- Problem requirements: Although the records contain pictures, the copy must not; reproduce everything else in them exactly.

- Task data:
--- START ---

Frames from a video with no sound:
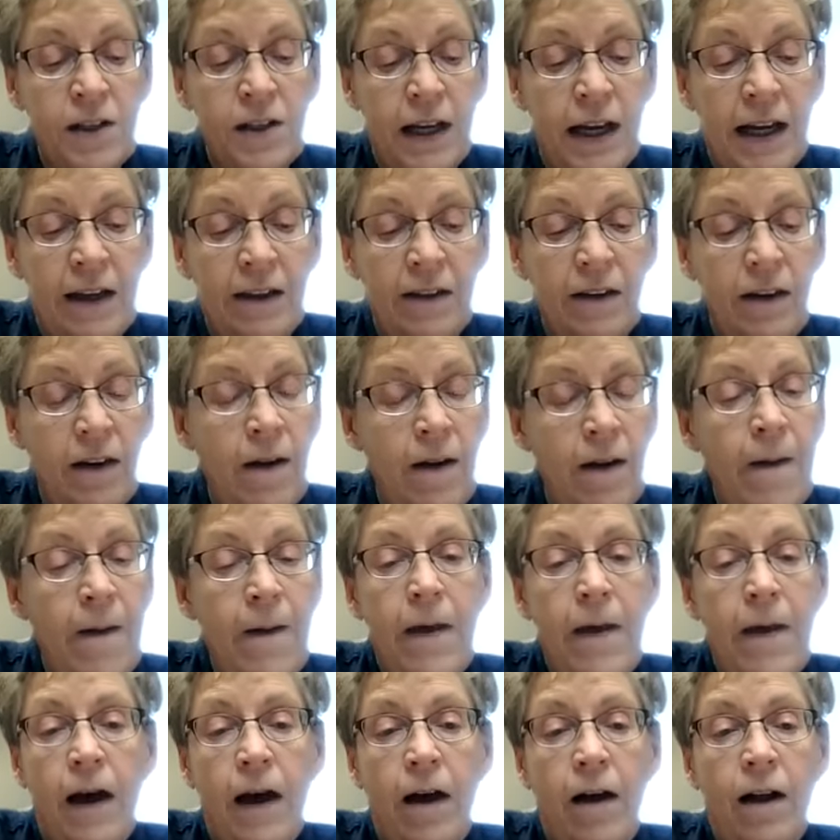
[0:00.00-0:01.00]
And
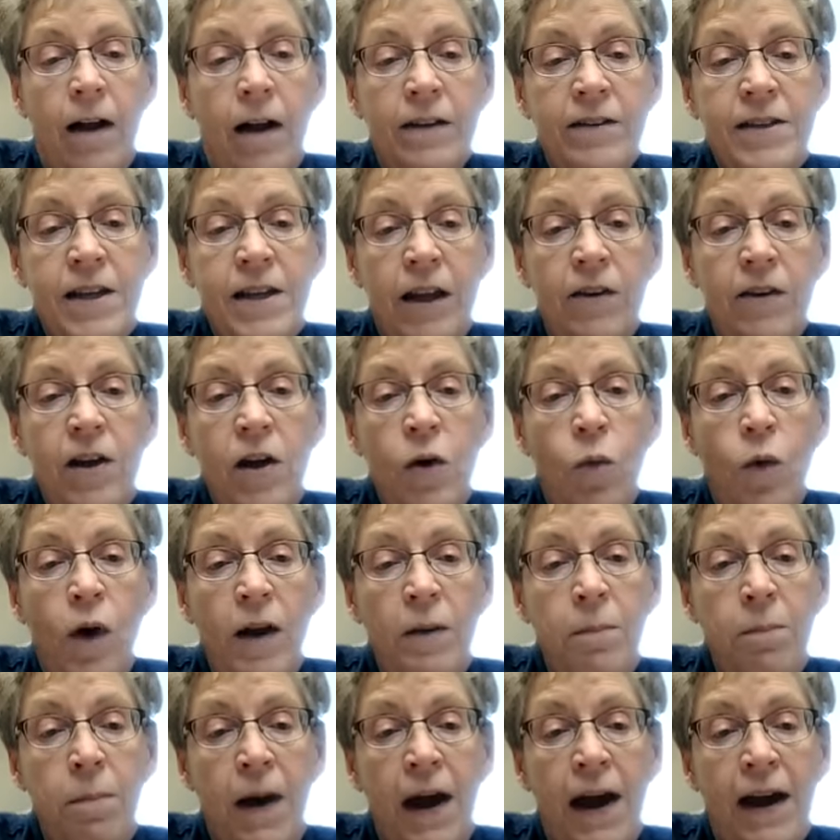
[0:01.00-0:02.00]
I'll tell you
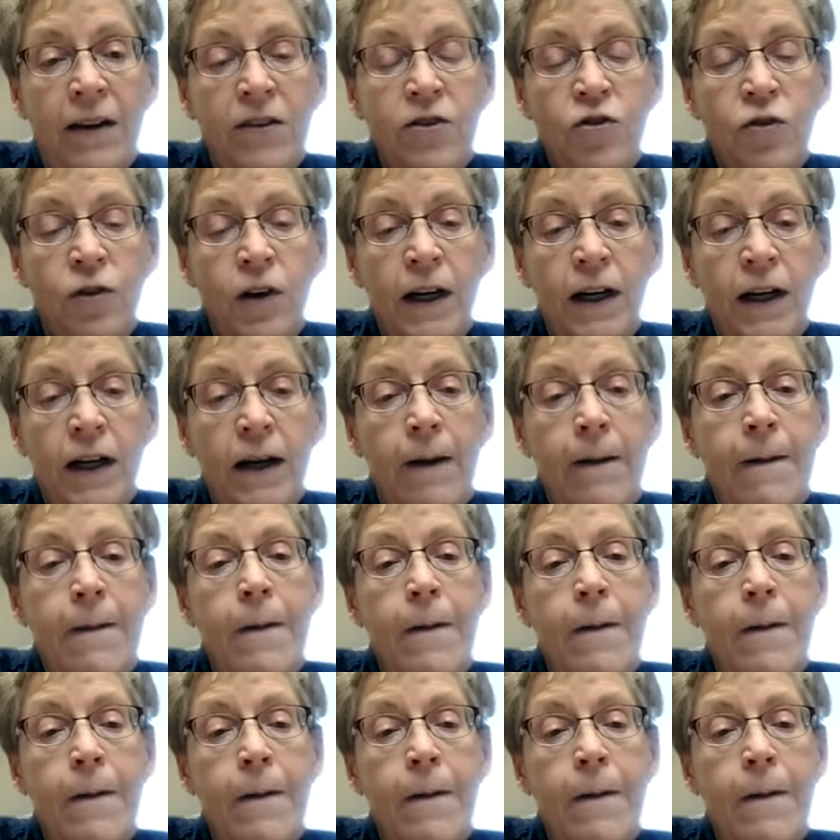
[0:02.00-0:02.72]
what, Patrick,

--- END ---

- Completed exercise:
Frames from a video with no sound:
[0:00.00-0:01.00]
And
[0:01.00-0:02.00]
I'll tell you
[0:02.00-0:02.72]
what, Patrick,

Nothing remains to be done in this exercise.